AIM OF THE TASK ▸ Once the pictures are set aside, copy the data below exactly as it stands.

Stored data entries:
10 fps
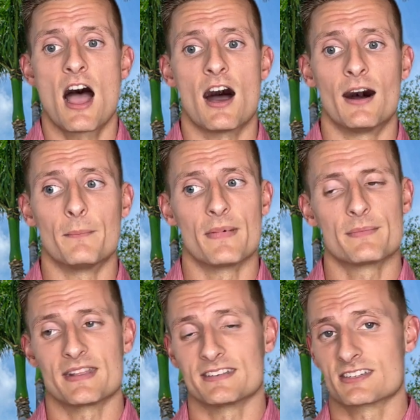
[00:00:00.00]
I
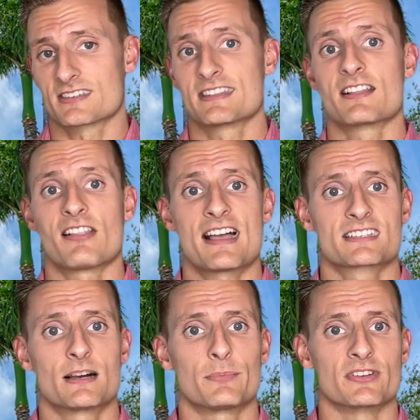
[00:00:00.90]
mean, just in the
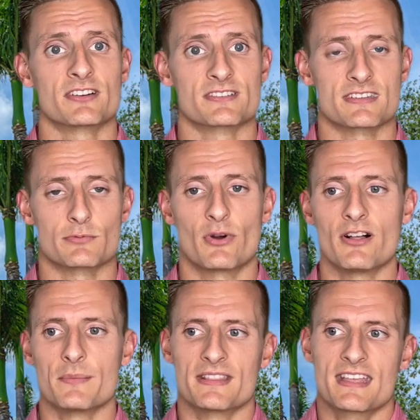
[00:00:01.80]
last couple years as
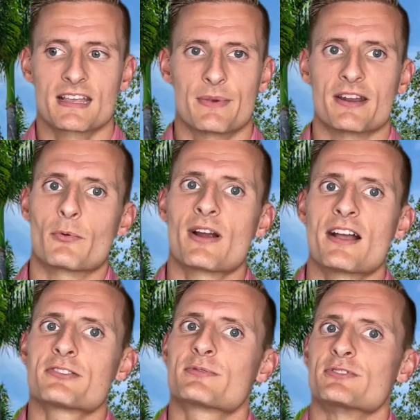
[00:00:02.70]
well. I mean, think about it. Where
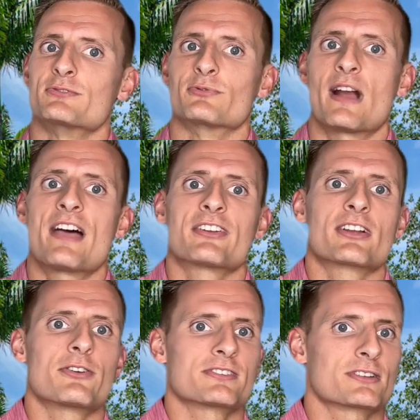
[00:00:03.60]
else would you rather
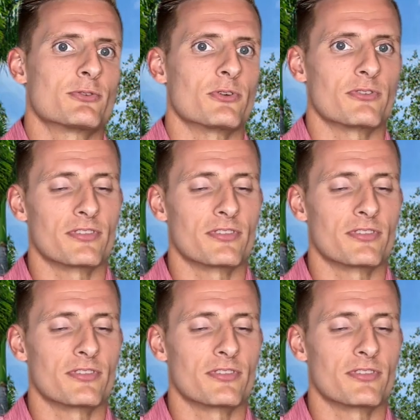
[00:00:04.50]
go to school?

WRITTEN SOLUTION ▸
10 fps
[00:00:00.00]
I
[00:00:00.90]
mean, just in the
[00:00:01.80]
last couple years as
[00:00:02.70]
well. I mean, think about it. Where
[00:00:03.60]
else would you rather
[00:00:04.50]
go to school?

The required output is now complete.